Copy, word for word, the lines below from the one containing "[5:34.13-5:35.13]" up to and including the one containing "Transcript: You know, like", with pictures left out.

— Dataset records —
══════

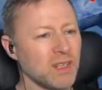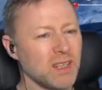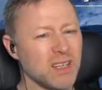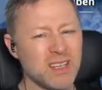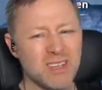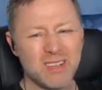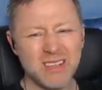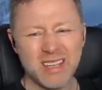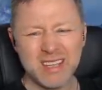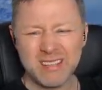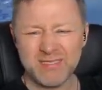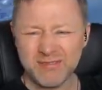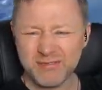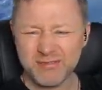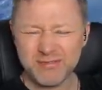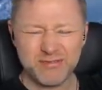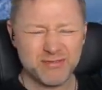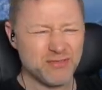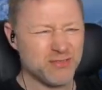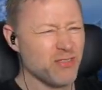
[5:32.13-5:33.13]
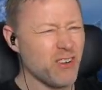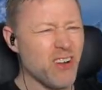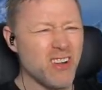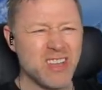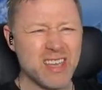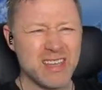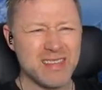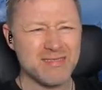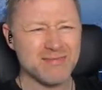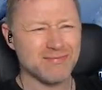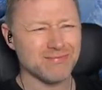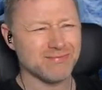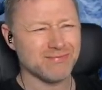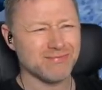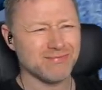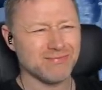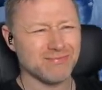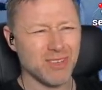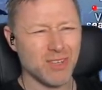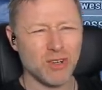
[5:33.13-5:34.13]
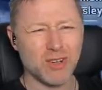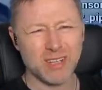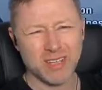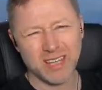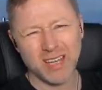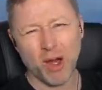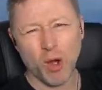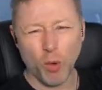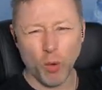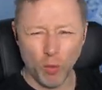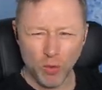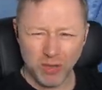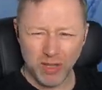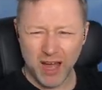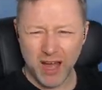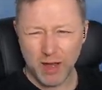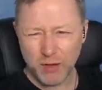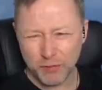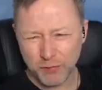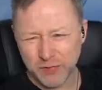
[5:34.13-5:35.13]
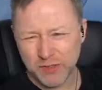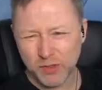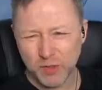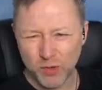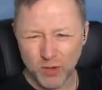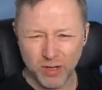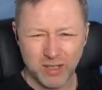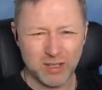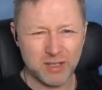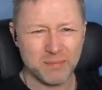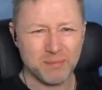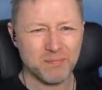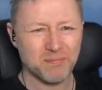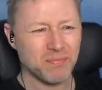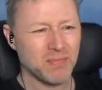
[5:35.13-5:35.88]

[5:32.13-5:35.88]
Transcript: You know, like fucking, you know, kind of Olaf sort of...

══════

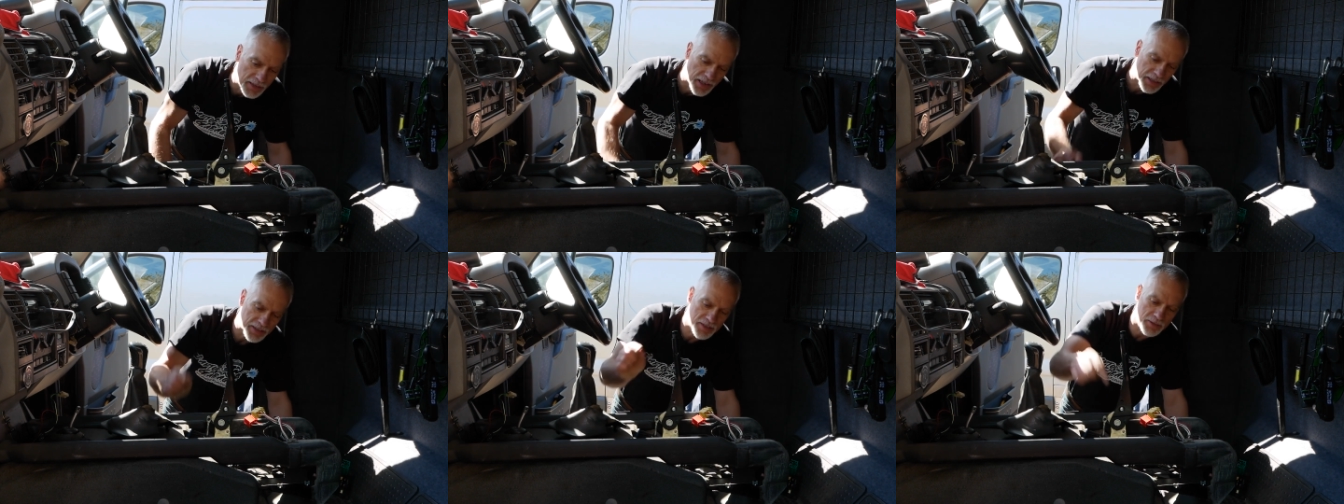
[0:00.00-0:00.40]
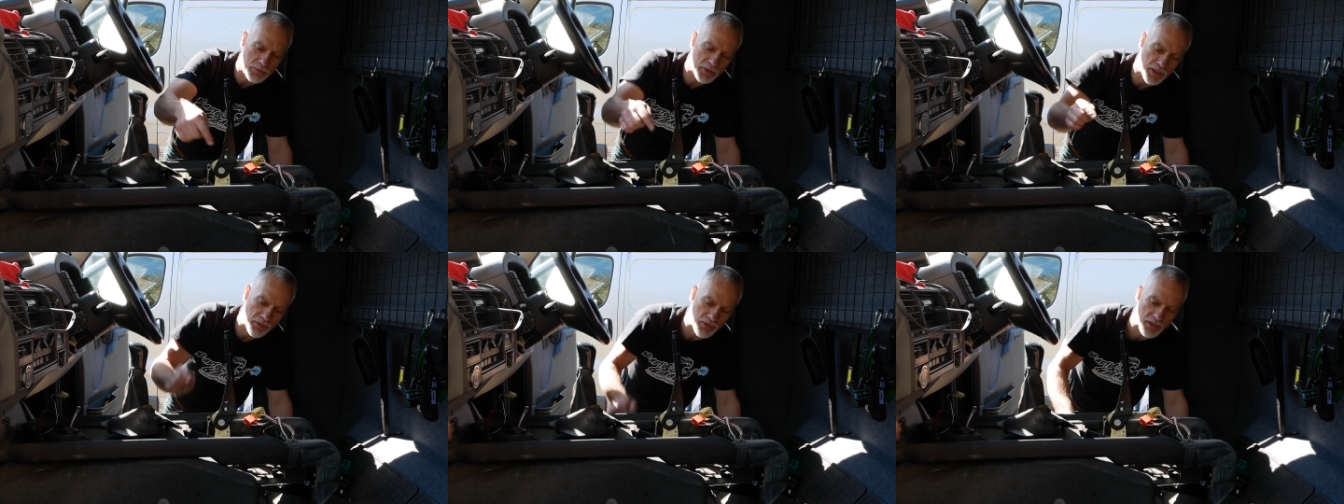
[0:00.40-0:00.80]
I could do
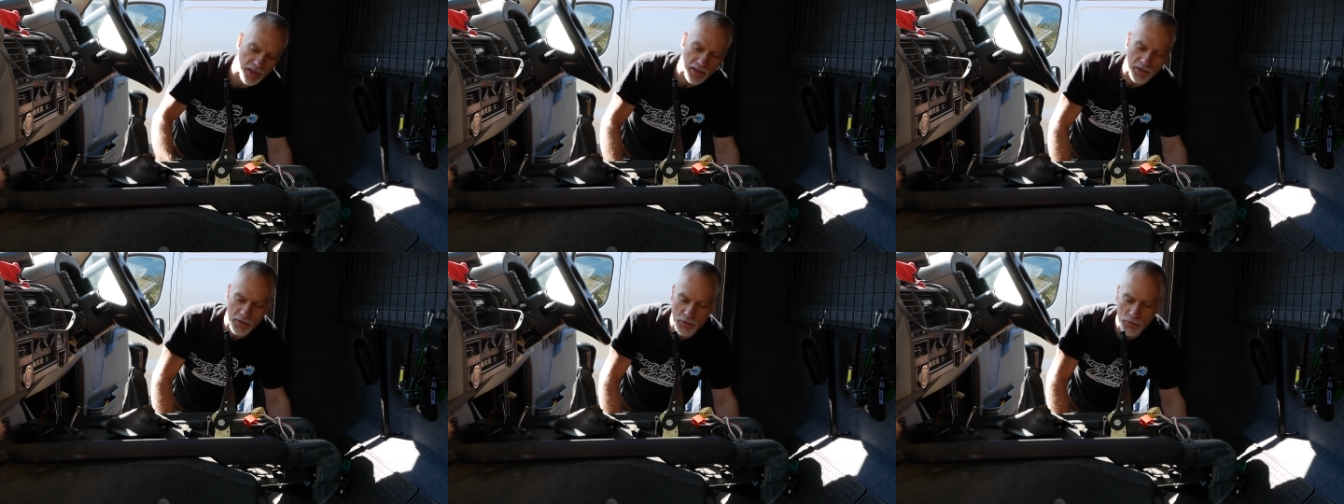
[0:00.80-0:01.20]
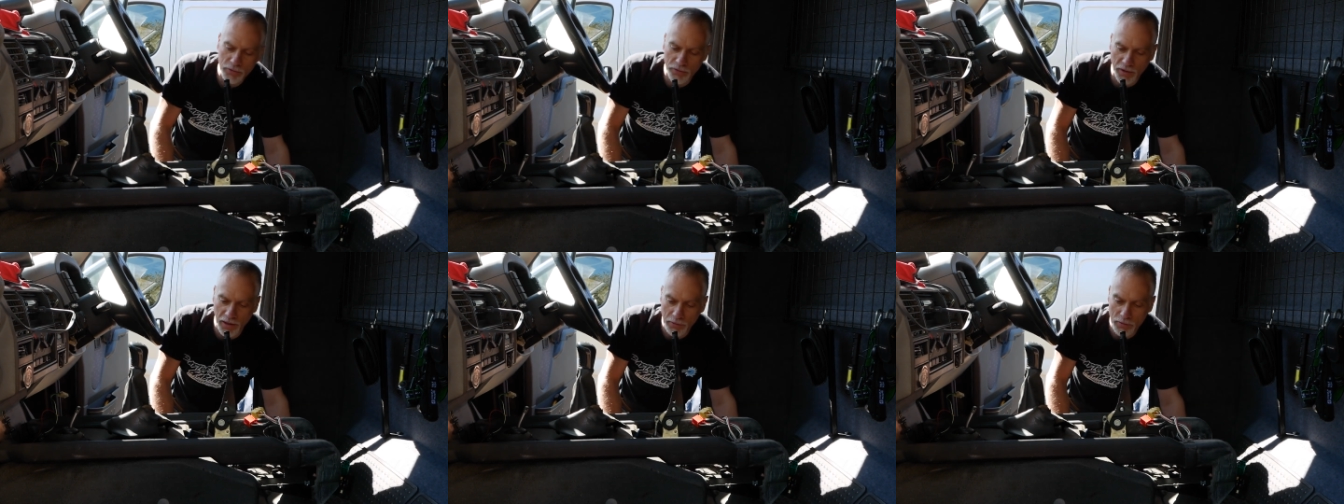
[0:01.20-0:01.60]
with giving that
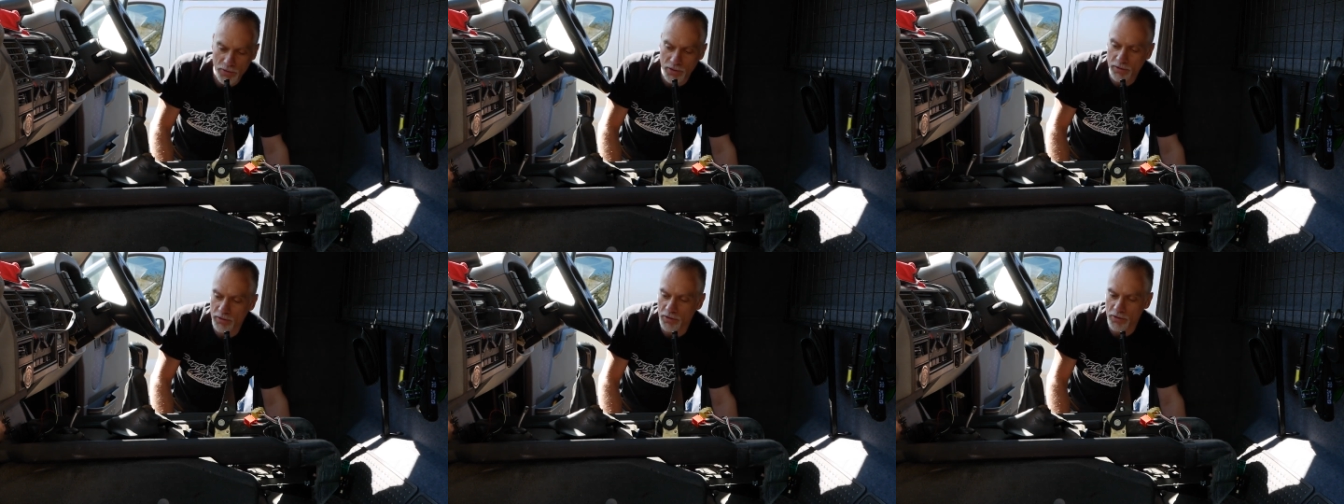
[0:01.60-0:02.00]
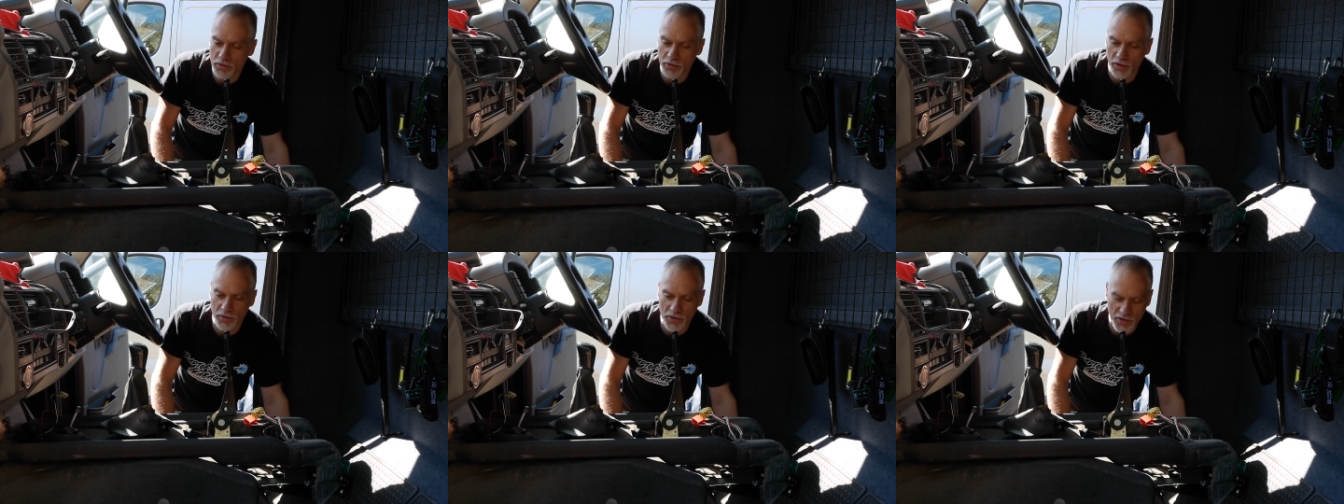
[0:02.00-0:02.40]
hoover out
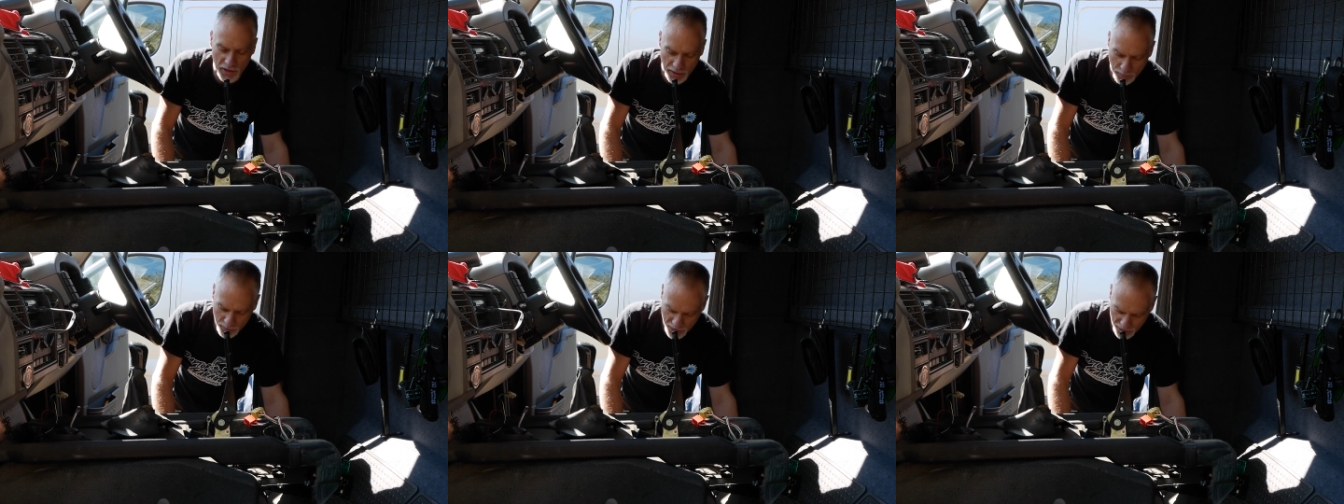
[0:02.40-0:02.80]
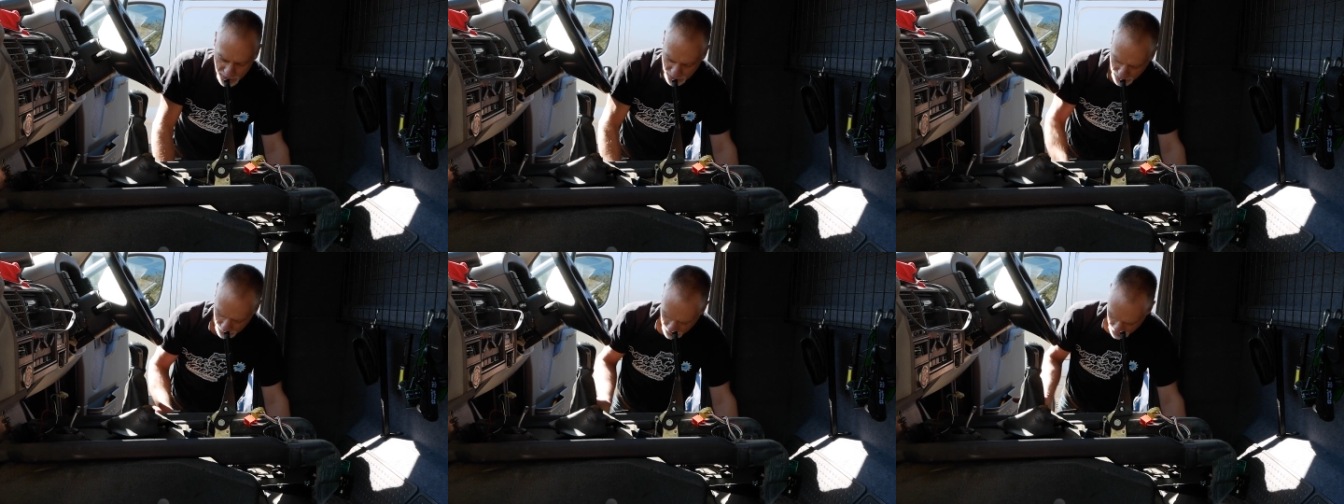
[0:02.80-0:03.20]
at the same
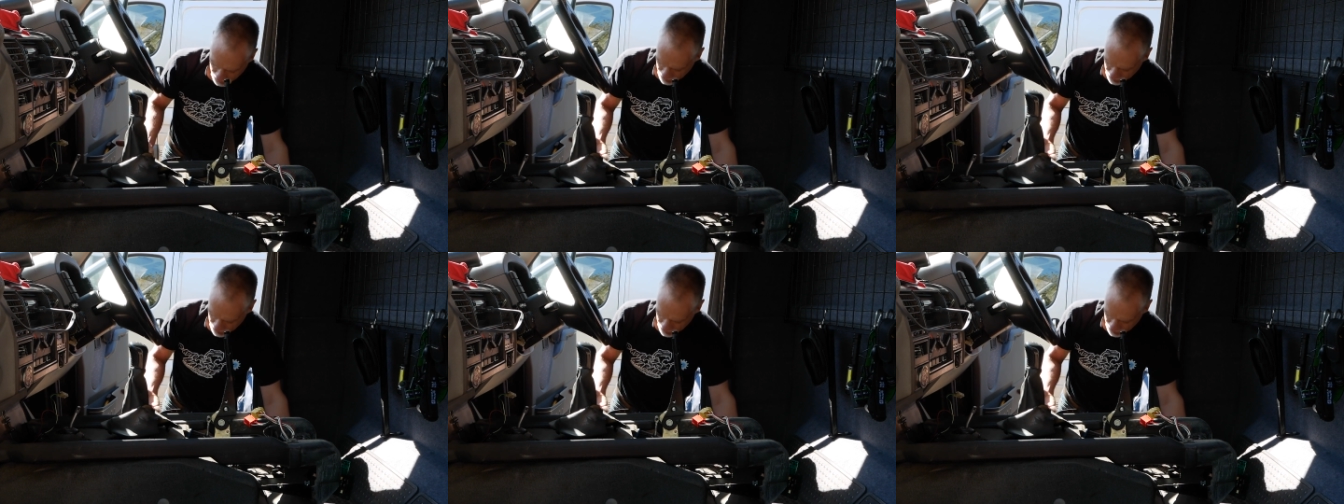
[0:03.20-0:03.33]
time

══════

— Response —
[5:34.13-5:35.13]
[5:35.13-5:35.88]

[5:32.13-5:35.88]
Transcript: You know, like fucking, you know, kind of Olaf sort of...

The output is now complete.